Liu Xiaolong, Fang Miaoxian, Wang Kai, Zhu Junjiang, Chen Zeling, He Linling, Liang Silin, Deng Yiyu, Chen Chunbo
Department of Critical Care Medicine, Guangdong Provincial People's Hospital (Guangdong Academy of Medical Sciences), Southern Medical University, Guangzhou, 510080, China.
Department of Intensive Care Unit of Cardiac Surgery, Guangdong Cardiovascular Institute, Guangdong Provincial People's Hospital (Guangdong Academy of Medical Sciences), Southern Medical University, Guangzhou, 510080, China.
Heliyon. 2024 Jul 5;10(13):e34171. doi: 10.1016/j.heliyon.2024.e34171. eCollection 2024 Jul 15.
Severe acute kidney injury (AKI) after total aortic arch replacement (TAAR) is related to adverse outcomes in patients with acute type A aortic dissection (ATAAD). However, the early prediction of severe AKI remains a challenge. This study aimed to develop a novel model to predict severe AKI after TAAR in ATAAD patients using machine learning algorithms.
A total of 572 ATAAD patients undergoing TAAR were enrolled in this retrospective study, and randomly divided into a training set (70 %) and a validation set (30 %). Lasso regression, support vector machine-recursive feature elimination and random forest algorithms were used to screen indicators for severe AKI (defined as AKI stage III) in the training set, respectively. Then the intersection indicators were selected to construct models through artificial neural network (ANN) and logistic regression. The AUC-ROC curve was employed to ascertain the prediction efficacy of the ANN and logistic regression models.

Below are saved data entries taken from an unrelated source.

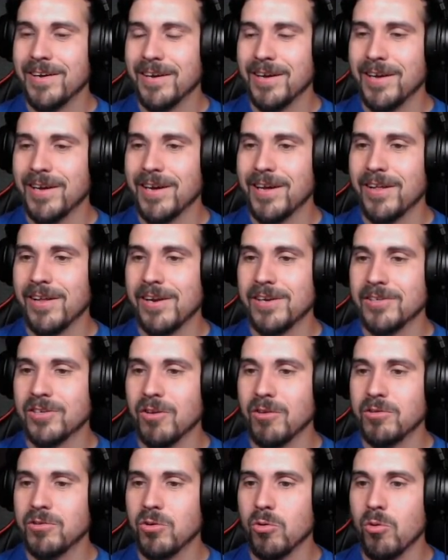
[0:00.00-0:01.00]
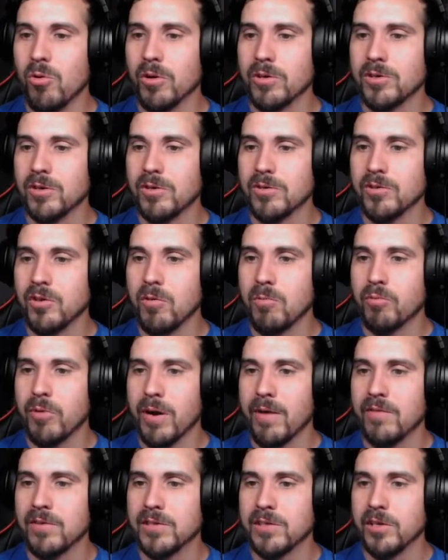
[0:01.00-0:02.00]
Uh, and there's no door, so there's no
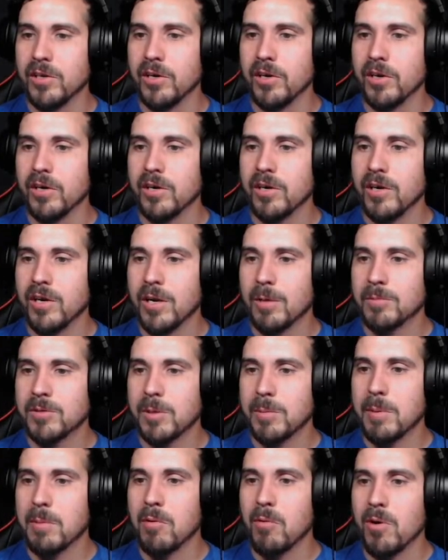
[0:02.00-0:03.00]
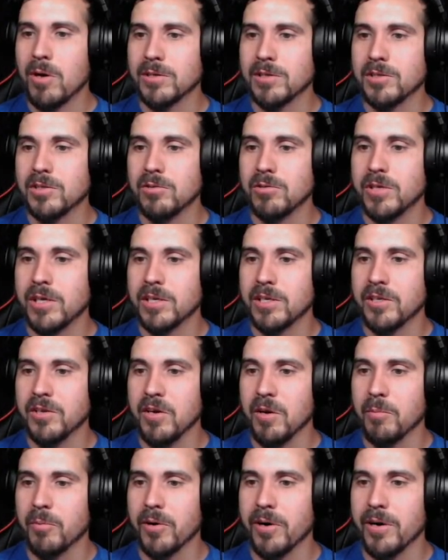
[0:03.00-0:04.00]
privacy here. I'm just going to be able to watch this dude take a
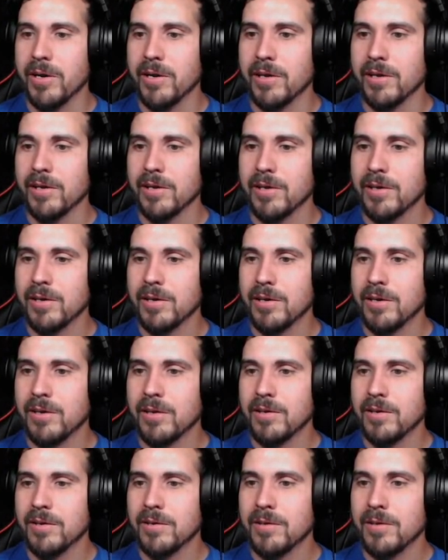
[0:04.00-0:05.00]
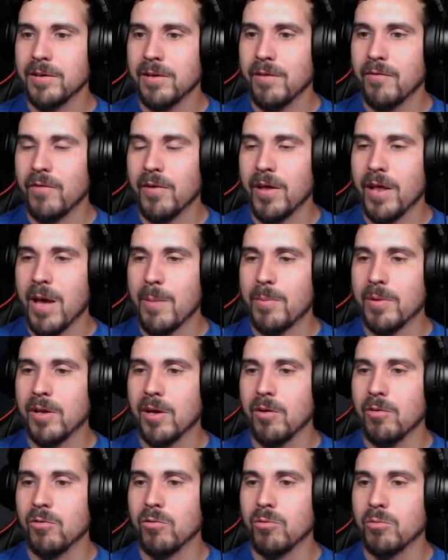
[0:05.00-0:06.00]
dump, right? If it happened.
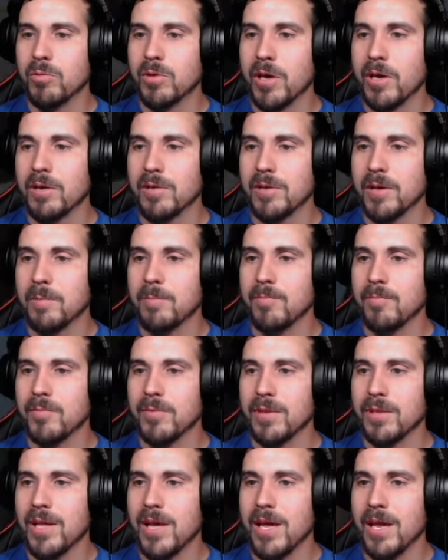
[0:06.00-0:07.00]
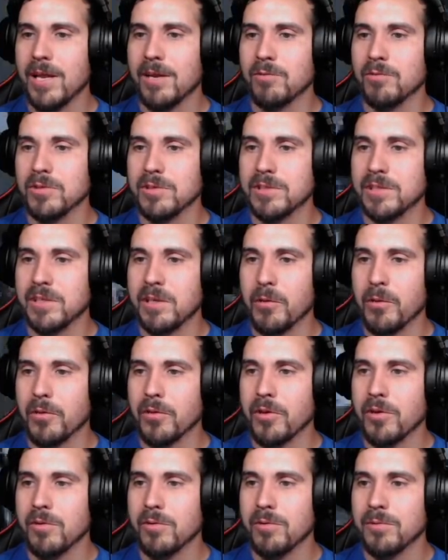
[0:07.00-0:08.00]
Oh, okay. Yep. I didn't really see anything, though.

The incidence of severe AKI after TAAR was 22.9 % among ATAAD patients. The intersection predictors identified by different machine learning algorithms were baseline serum creatinine and ICU admission variables, including serum cystatin C, procalcitonin, aspartate transaminase, platelet, lactic dehydrogenase, urine N-acetyl-β-d-glucosidase and Acute Physiology and Chronic Health Evaluation II score. The ANN model showed a higher AUC-ROC than logistic regression (0.938 vs 0.908, p < 0.05). Furthermore, the ANN model could predict 89.1 % of severe AKI cases beforehand. In the validation set, the superior performance of the ANN model was further confirmed in terms of discrimination ability (AUC = 0.916), calibration curve analysis and decision curve analysis.

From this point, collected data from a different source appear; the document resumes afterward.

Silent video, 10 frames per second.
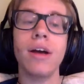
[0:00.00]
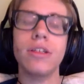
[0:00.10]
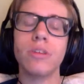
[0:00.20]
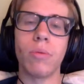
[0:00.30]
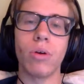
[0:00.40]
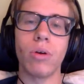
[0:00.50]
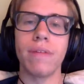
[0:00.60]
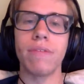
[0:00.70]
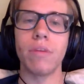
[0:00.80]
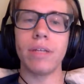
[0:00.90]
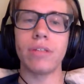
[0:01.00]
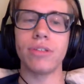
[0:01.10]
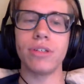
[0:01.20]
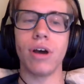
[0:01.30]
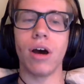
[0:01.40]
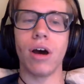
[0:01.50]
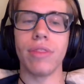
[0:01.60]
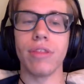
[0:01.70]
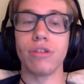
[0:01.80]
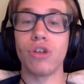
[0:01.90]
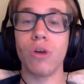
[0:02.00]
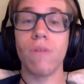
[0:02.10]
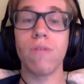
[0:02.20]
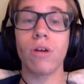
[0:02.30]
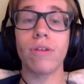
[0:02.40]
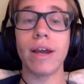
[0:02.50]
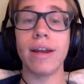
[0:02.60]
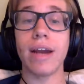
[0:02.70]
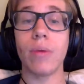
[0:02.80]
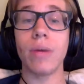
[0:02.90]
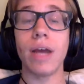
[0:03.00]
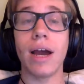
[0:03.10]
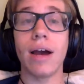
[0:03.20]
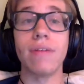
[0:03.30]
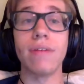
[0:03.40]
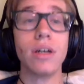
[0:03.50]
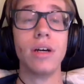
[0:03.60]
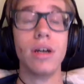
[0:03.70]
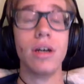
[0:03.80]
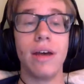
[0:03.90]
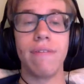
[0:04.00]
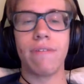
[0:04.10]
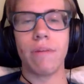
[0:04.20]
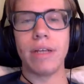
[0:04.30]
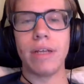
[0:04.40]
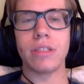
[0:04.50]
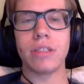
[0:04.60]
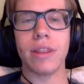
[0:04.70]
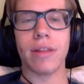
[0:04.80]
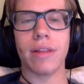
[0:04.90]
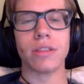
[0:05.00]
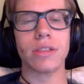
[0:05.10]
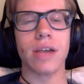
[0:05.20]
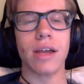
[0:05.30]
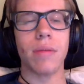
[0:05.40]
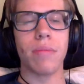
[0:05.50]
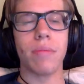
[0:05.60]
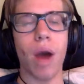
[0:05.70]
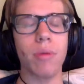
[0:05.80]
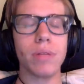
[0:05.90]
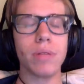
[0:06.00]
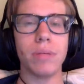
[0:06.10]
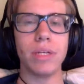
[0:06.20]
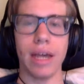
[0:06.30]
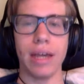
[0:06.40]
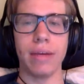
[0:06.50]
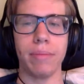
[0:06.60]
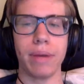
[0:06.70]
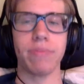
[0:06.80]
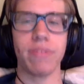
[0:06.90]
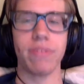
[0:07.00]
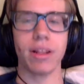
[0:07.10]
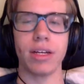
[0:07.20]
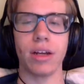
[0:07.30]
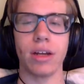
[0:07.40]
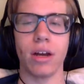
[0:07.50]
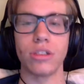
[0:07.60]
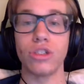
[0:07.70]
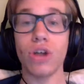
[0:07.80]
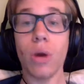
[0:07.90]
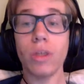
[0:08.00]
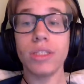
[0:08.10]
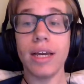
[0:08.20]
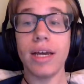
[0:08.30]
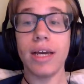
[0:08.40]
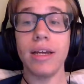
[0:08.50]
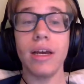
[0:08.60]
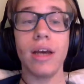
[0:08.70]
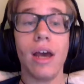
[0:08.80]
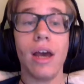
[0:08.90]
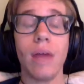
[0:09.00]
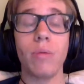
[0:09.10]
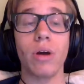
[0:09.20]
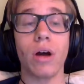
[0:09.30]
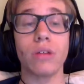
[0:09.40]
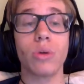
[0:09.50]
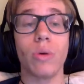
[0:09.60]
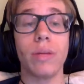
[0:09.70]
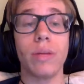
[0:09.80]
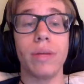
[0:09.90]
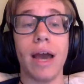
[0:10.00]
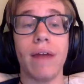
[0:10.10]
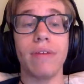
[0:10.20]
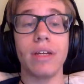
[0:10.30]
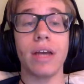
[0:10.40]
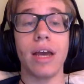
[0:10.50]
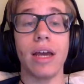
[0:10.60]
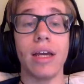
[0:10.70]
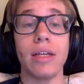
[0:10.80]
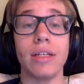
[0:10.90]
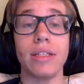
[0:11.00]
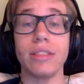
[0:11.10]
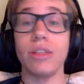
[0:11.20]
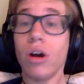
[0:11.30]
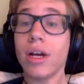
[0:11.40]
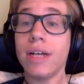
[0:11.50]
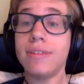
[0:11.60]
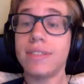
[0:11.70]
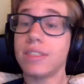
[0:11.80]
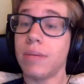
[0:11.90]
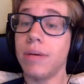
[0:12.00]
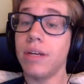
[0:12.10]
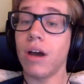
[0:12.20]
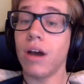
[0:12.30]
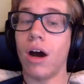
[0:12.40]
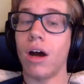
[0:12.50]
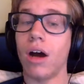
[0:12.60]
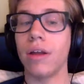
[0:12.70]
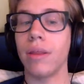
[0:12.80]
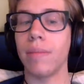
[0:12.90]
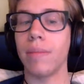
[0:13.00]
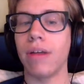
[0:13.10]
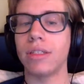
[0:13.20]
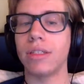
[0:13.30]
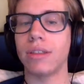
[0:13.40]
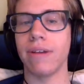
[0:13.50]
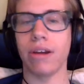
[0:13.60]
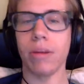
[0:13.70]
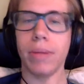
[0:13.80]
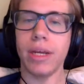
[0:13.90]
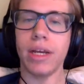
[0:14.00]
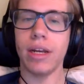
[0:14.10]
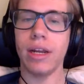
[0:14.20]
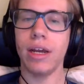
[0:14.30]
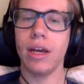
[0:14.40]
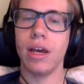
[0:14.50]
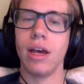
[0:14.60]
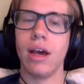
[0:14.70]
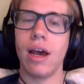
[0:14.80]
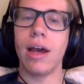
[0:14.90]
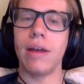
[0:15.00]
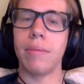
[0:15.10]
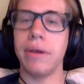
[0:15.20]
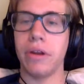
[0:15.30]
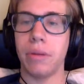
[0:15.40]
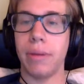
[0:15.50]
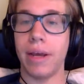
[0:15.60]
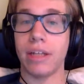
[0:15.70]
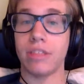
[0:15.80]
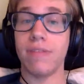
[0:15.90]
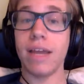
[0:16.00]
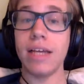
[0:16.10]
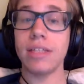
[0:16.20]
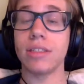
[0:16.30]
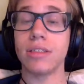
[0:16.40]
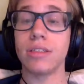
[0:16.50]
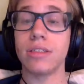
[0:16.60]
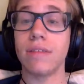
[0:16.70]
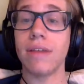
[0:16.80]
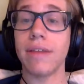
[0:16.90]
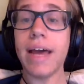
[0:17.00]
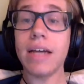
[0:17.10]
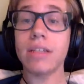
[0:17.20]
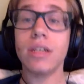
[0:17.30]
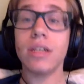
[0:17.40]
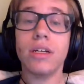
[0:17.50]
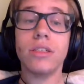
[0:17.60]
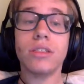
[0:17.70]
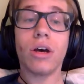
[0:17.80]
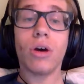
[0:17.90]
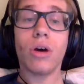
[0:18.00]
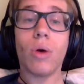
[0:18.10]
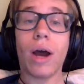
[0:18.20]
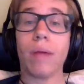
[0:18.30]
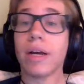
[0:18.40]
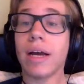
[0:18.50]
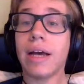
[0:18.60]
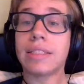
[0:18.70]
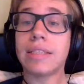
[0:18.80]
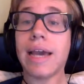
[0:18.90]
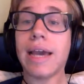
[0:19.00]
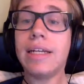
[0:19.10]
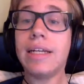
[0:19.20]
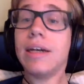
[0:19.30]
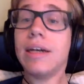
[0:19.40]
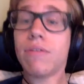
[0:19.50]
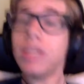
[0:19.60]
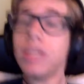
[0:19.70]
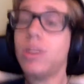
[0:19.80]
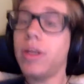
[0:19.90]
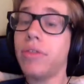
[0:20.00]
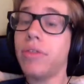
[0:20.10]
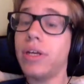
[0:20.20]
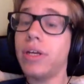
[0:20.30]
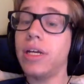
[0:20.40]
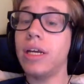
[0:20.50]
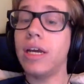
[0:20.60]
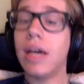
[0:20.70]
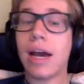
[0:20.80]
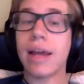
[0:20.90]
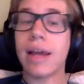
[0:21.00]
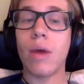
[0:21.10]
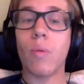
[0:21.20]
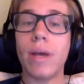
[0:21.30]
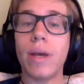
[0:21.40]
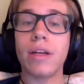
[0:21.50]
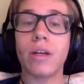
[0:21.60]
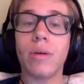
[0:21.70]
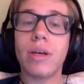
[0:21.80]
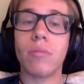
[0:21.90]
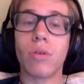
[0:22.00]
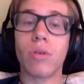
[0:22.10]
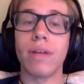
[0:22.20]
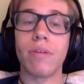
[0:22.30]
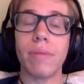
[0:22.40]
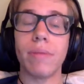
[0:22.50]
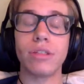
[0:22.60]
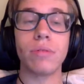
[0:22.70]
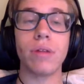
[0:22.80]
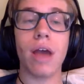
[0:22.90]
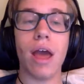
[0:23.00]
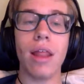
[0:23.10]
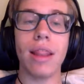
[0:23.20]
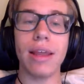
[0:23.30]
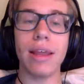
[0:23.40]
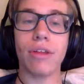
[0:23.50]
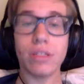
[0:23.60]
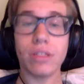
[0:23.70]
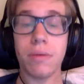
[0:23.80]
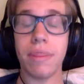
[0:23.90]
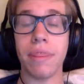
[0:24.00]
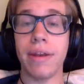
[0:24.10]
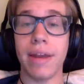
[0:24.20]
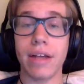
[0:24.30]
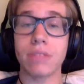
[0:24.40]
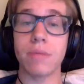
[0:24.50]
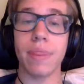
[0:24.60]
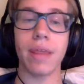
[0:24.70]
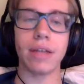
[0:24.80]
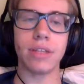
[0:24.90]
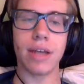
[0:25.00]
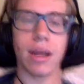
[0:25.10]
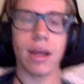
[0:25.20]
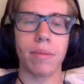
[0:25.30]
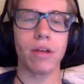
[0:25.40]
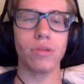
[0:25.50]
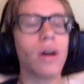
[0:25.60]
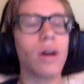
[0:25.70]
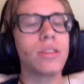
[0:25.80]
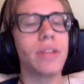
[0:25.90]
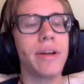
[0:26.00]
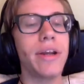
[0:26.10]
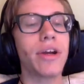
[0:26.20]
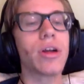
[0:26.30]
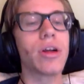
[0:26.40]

Some more information on the show floor. Right now we have information that there's going to probably be a big pavilion on Star Wars Land. And we're also going to be having a Disney Archives exhibit on the Pirates of the Caribbean and Peter Pan's flight and stuff like that. So I'm excited for D23. I can't wait until we get more information later this month and next month as the time draws near.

This study developed a novel and reliable clinical prediction model for severe AKI after TAAR in ATAAD patients using machine learning algorithms. Importantly, the ANN model showed a higher predictive ability for severe AKI than logistic regression.
全主动脉弓置换术(TAAR)后发生的严重急性肾损伤(AKI)与急性A型主动脉夹层(ATAAD)患者的不良预后相关。然而,严重AKI的早期预测仍然是一项挑战。本研究旨在使用机器学习算法开发一种新型模型,以预测ATAAD患者TAAR术后的严重AKI。
本项回顾性研究共纳入572例行TAAR的ATAAD患者,并将其随机分为训练集(70%)和验证集(30%)。分别采用套索回归、支持向量机递归特征消除和随机森林算法在训练集中筛选严重AKI(定义为AKI III期)的指标。然后选择交叉指标,通过人工神经网络(ANN)和逻辑回归构建模型。采用AUC-ROC曲线确定ANN和逻辑回归模型的预测效能。
ATAAD患者TAAR术后严重AKI的发生率为22.9%。不同机器学习算法识别出的交叉预测指标为基线血清肌酐和入住重症监护病房(ICU)的变量,包括血清胱抑素C、降钙素原、天冬氨酸转氨酶、血小板、乳酸脱氢酶、尿N-乙酰-β-D-葡萄糖苷酶以及急性生理与慢性健康状况评分II。ANN模型的AUC-ROC高于逻辑回归(0.938对0.908,p<0.05)。此外,ANN模型可提前预测89.1%的严重AKI病例。在验证集中,ANN模型在区分能力(AUC=0.916)、校准曲线分析和决策曲线分析方面的卓越性能得到进一步证实。
本研究使用机器学习算法开发了一种新型且可靠的临床预测模型,用于预测ATAAD患者TAAR术后的严重AKI。重要的是,ANN模型对严重AKI的预测能力高于逻辑回归。